--- Study material Enclosed Below ---

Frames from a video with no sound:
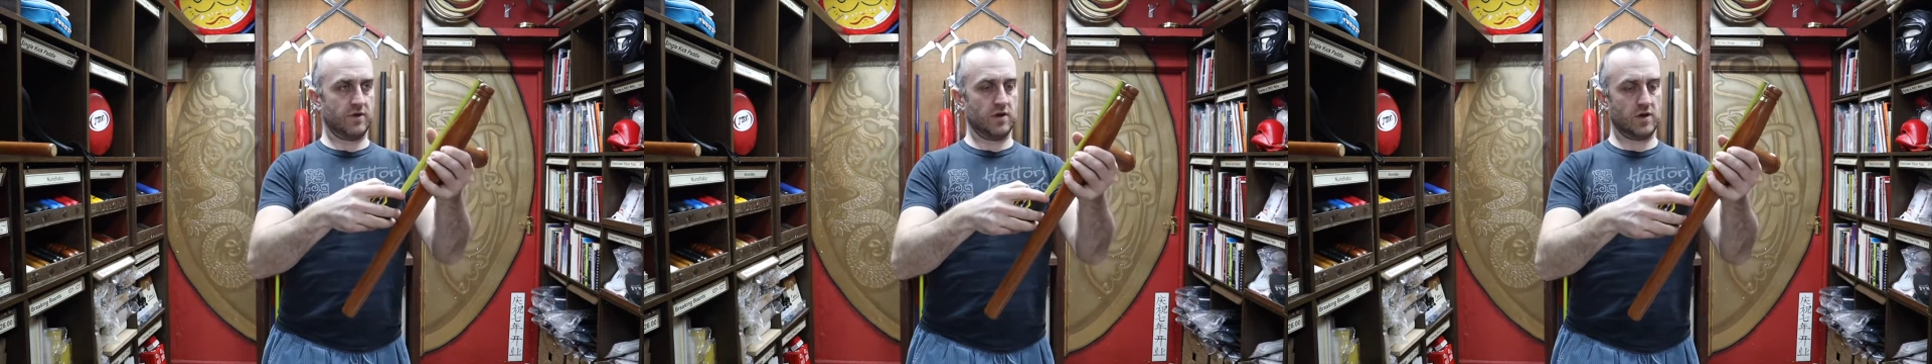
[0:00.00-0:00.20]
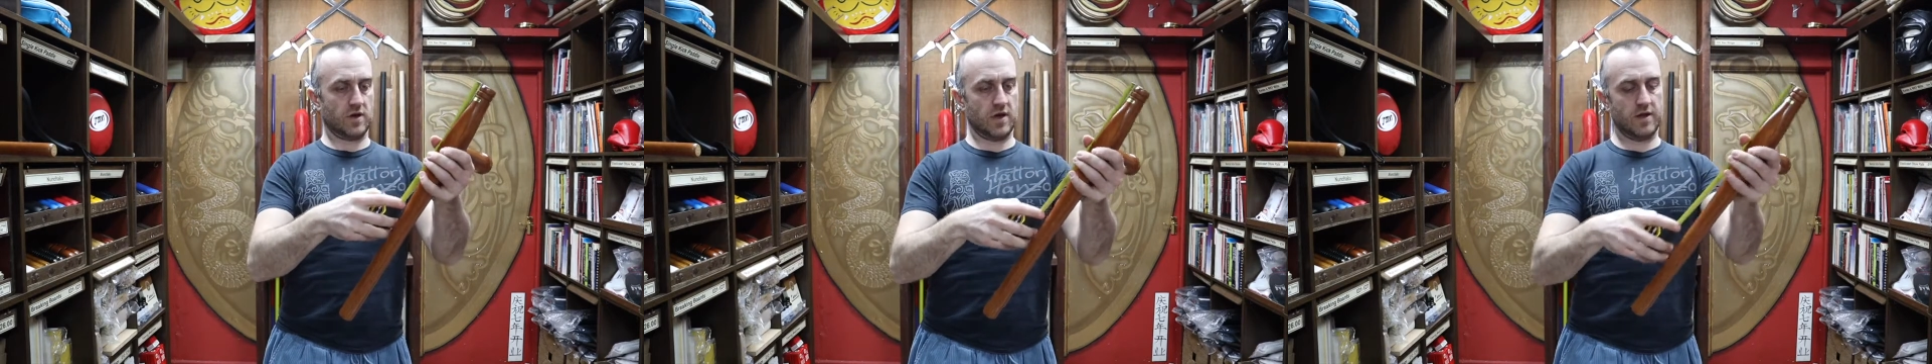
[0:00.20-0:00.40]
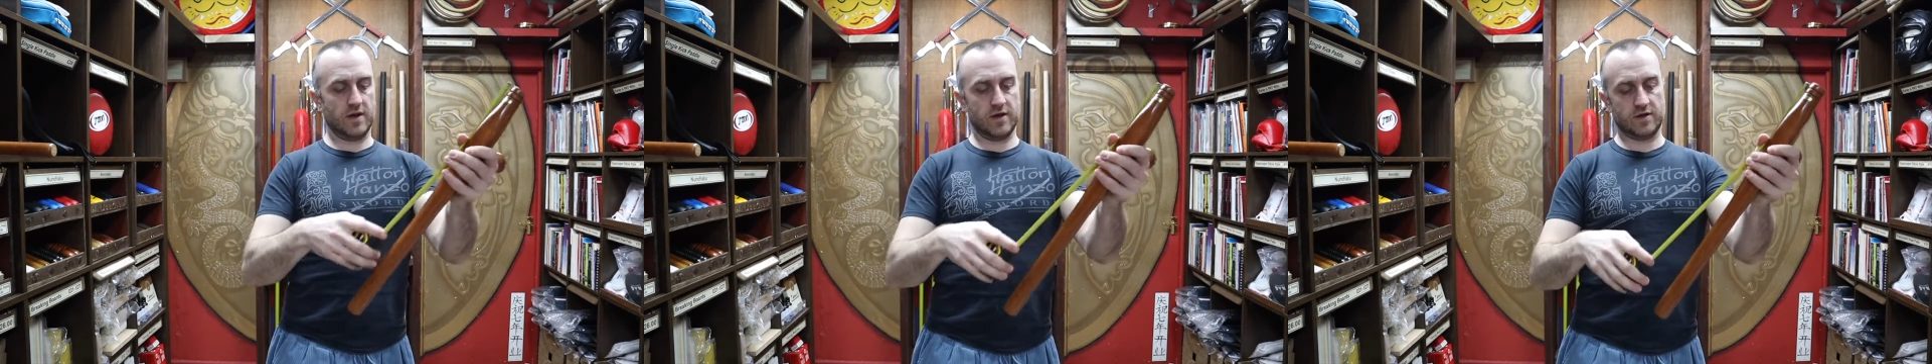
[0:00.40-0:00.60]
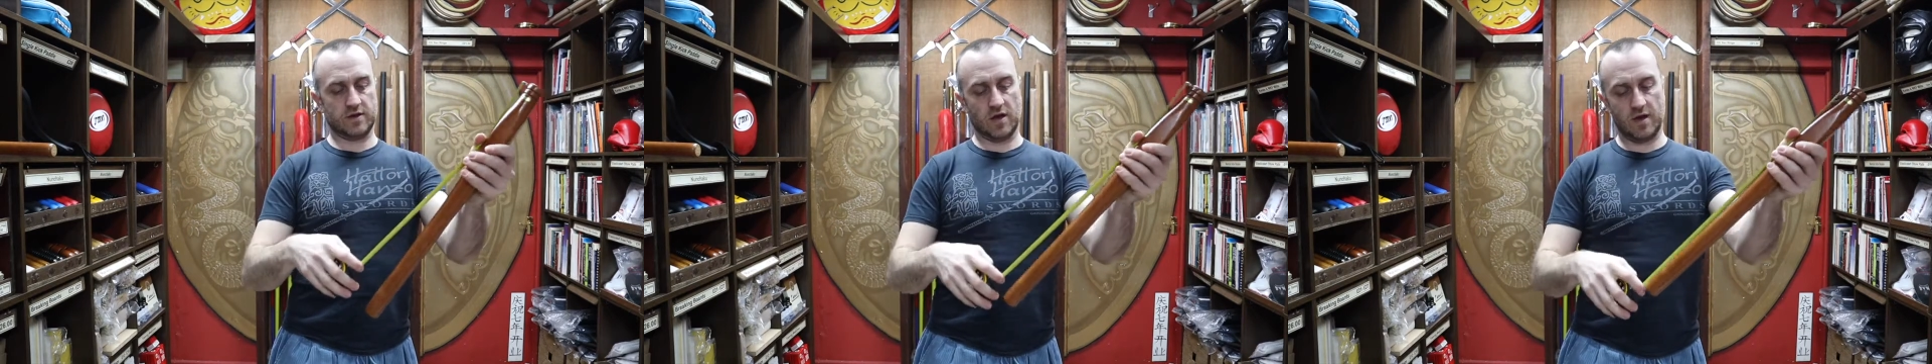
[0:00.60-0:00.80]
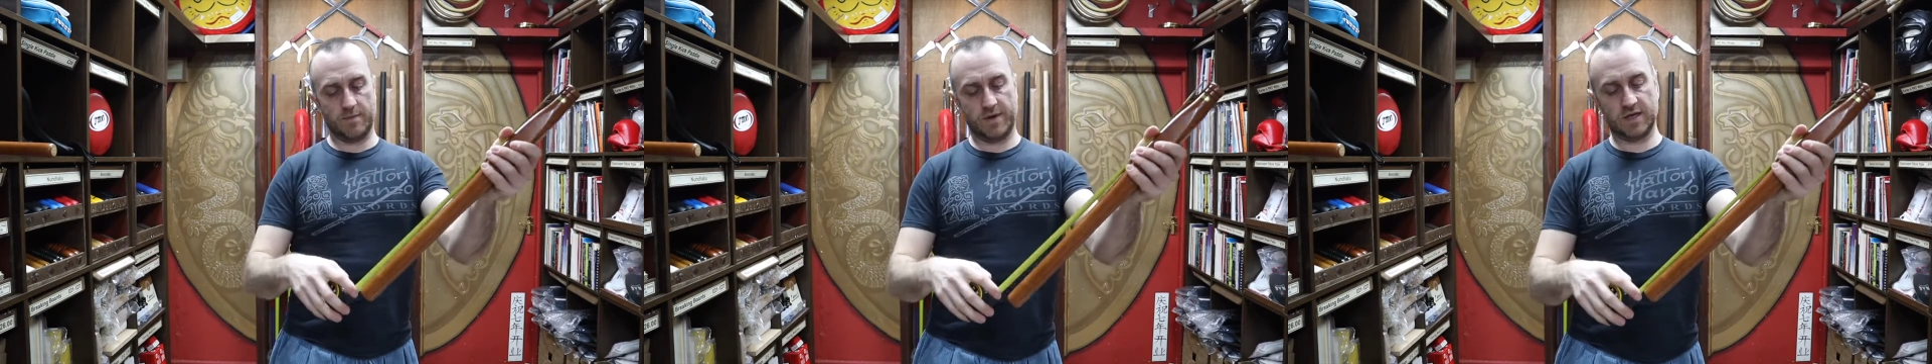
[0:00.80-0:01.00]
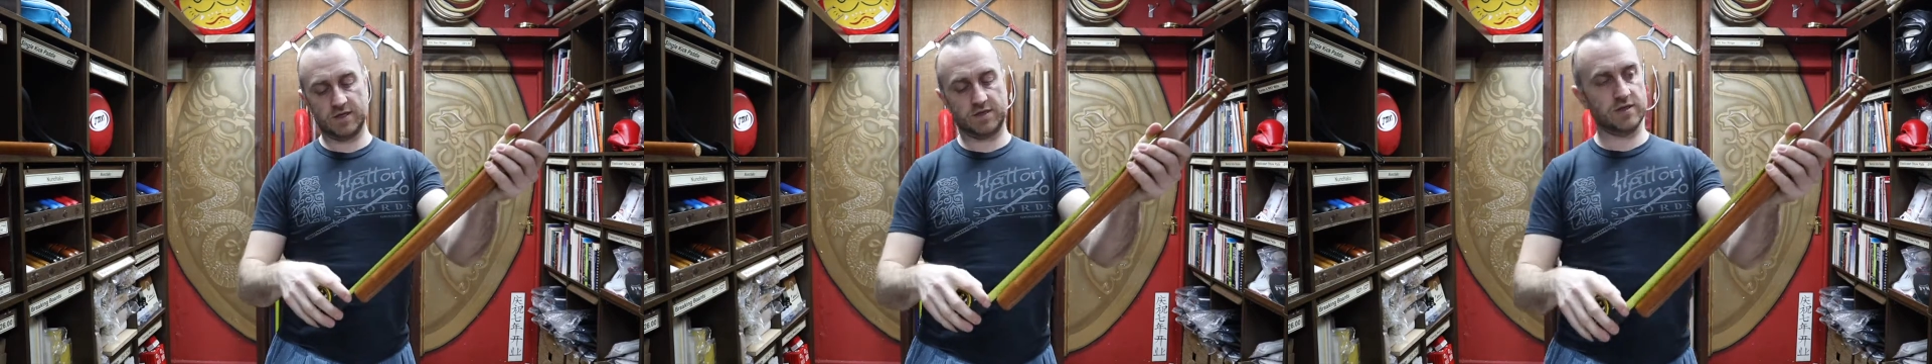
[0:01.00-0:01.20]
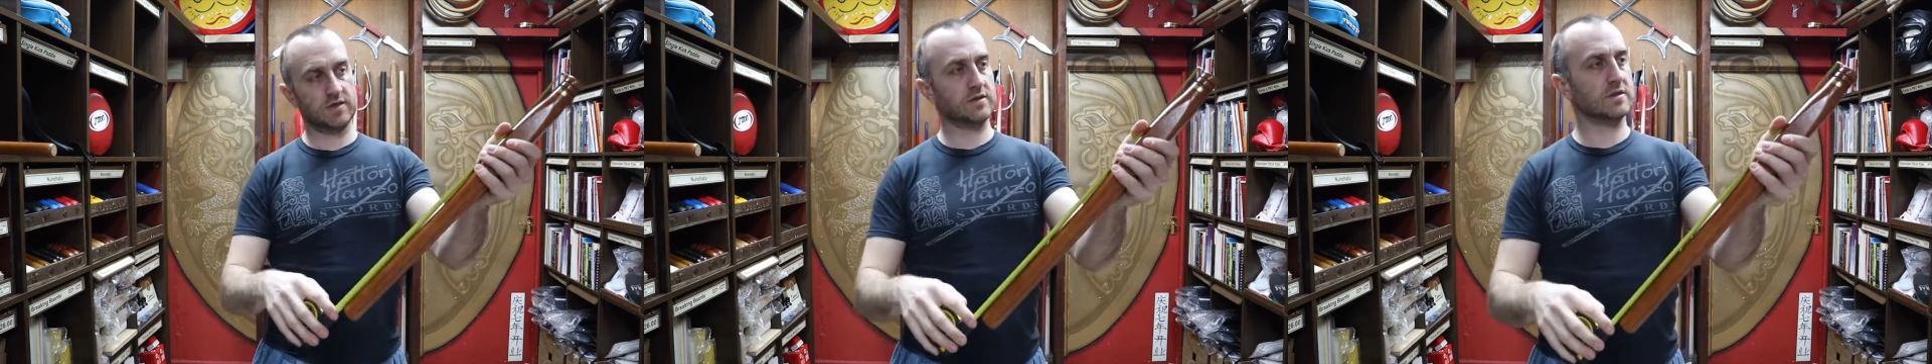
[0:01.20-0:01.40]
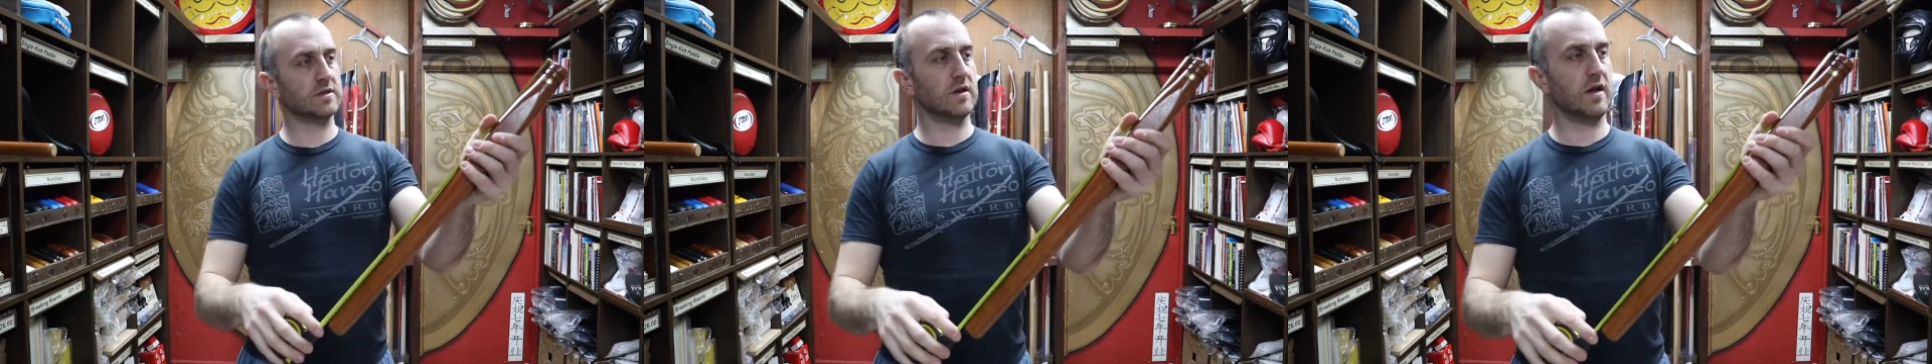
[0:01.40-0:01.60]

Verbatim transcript: a look at the dimensions.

--- End of Enclosed Study material ---

▸ Your objective: Copy out the data verbatim, excluding the pictures.

▸ Result of the exercise:
Frames from a video with no sound:
[0:00.00-0:00.20]
[0:00.20-0:00.40]
[0:00.40-0:00.60]
[0:00.60-0:00.80]
[0:00.80-0:01.00]
[0:01.00-0:01.20]
[0:01.20-0:01.40]
[0:01.40-0:01.60]

Verbatim transcript: a look at the dimensions.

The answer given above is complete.